The Rusconi family homesteaded in Naples in 1905 but, after the failure of the settlement, moved to Edmonton.  They are pictured in  front of their Edmonton home.  Courtesy of the Italians Settle in Edmonton Oral History Project and the booklet of the same name.Besides its importance for coal mining and railway construction, Edmonton very early on became a "staging" ground for northern settlement and development.  On August 28th, 1914, the Canadian Northern Station saw a party of 20 families from northern Italy leave on the Athabasca train to set up an agricultural colony near Lac La Biche.  This was western Canada's second Italian colony and was called Venice because of the place of origin of many of the settlers.  The Naples settlement had been established in 1905 but had not succeeded and one of the founding families, the Rusconis, were in Edmonton by 1915. 

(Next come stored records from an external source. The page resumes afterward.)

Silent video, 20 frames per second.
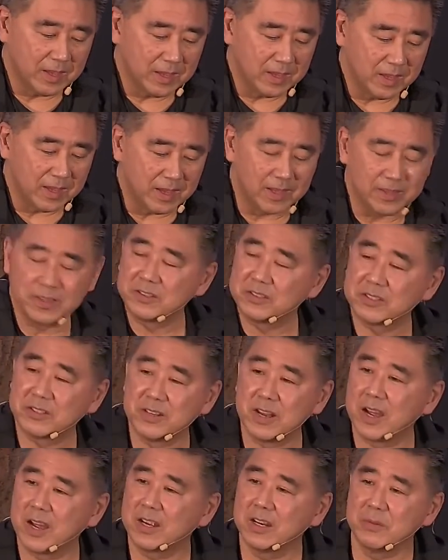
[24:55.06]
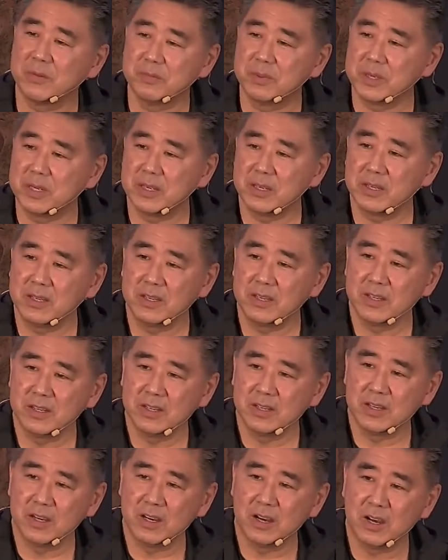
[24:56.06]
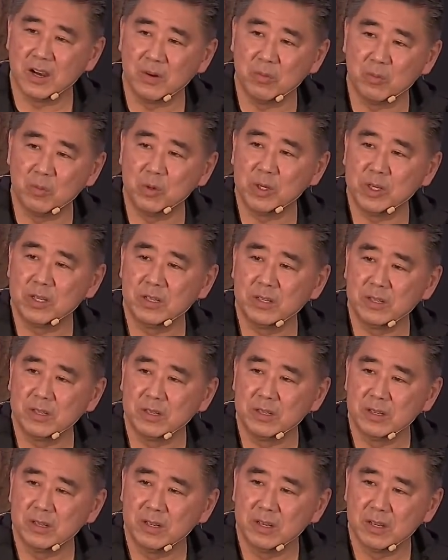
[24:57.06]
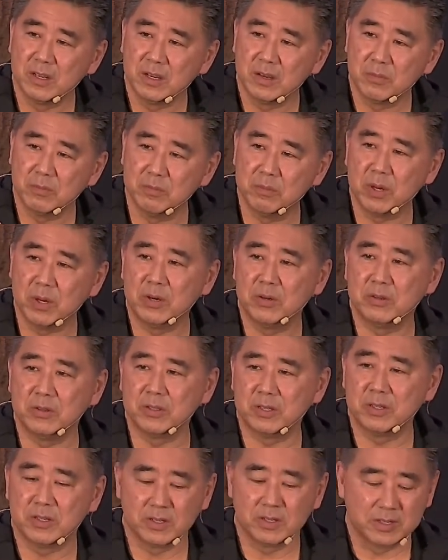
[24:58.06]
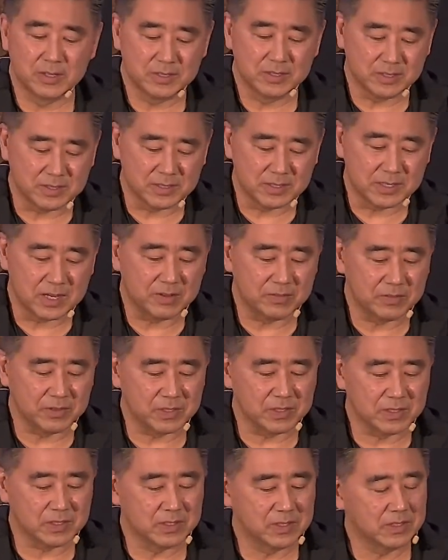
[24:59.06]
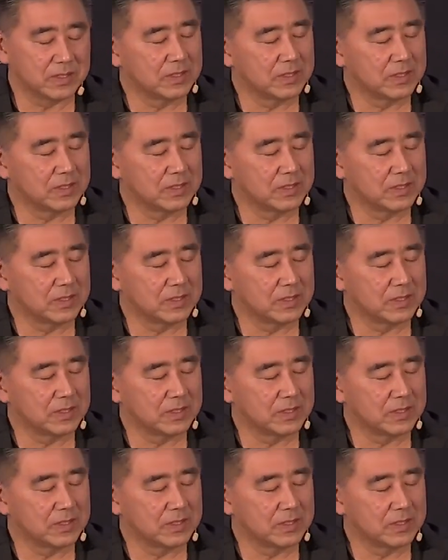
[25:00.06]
And there's not going to be a wooden boat to save us.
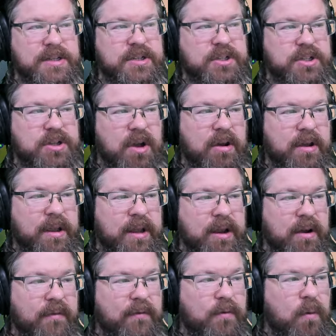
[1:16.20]
chunk
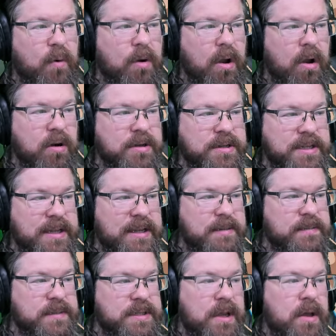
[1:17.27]
here for our teams.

The Venice Colony at the Edmonton Railway Staion in Sunday best. Edmonton Journal clipping, 1914, A contemporary newspaper article notes that the Venice colony was sponsored by the Società Vittorio Emanuele Terzo of Edmonton and Industrial Commissioner Hall's Department.  The article further states that there were 600 Italians residing in Edmonton.  A clipping from the same year features a photograph, complete with a hunting dog and children in fancy dress under the title "Leaving for a Different 'Front'."  The caption refers to the "war front" and states: "There has been some doubt since the European war began, whether Italy would join Germany and Austria, her allies according to the 'Triple Alliance' or turn against them and fight side by side with Britain. There is, however, no doubt as to where the sons of sunny Italy shown in this picture stand."   According to Gisella Biollo writing in the Hylo-Venice:  Harvest of Memories history book, the Italian Society of Edmonton had been established in 1913 to help organize the immigrants who came from Italy.  She mentions that the first president was a Mr. Cantera who was replaced by O.J. Biollo with Felice De Angelis, the Italian consul.  She mentions 200 members.  The Cantera she speaks of is likely  Lorenzo Cantera, who came to Edmonton from the US in 1912, and lived in the Rossdale Flats.

L-R:  first two people unknown, then, Felice De Angelis (consular agent), Giuseppe Michetti and Augusto Marini.  Courtesy of the Hylo-Venice Harvent of Memories History Book CommitteeThis adventure is captured in the diary of Felice DeAngelis, the consular agent, who was a civil engineer and instrumental in setting up the colony.  His diary is a fascinating document, his writing that of an aesthete who loves nature but is not too knowledgeable about agriculture.  The agriculturalist in their midst was Olivo John (O.J.) Biollo from Campalongo Maggiore.  He had emigrated to Canada in 1902 to work on the Canadian Pacific Railway ending up in Winnipeg where he prospered and bought a hotel.  He was an amazing entrepreneur and visionary but, according to his daughter, Mary (Biollo) Doyle, could make money but couldn't keep it.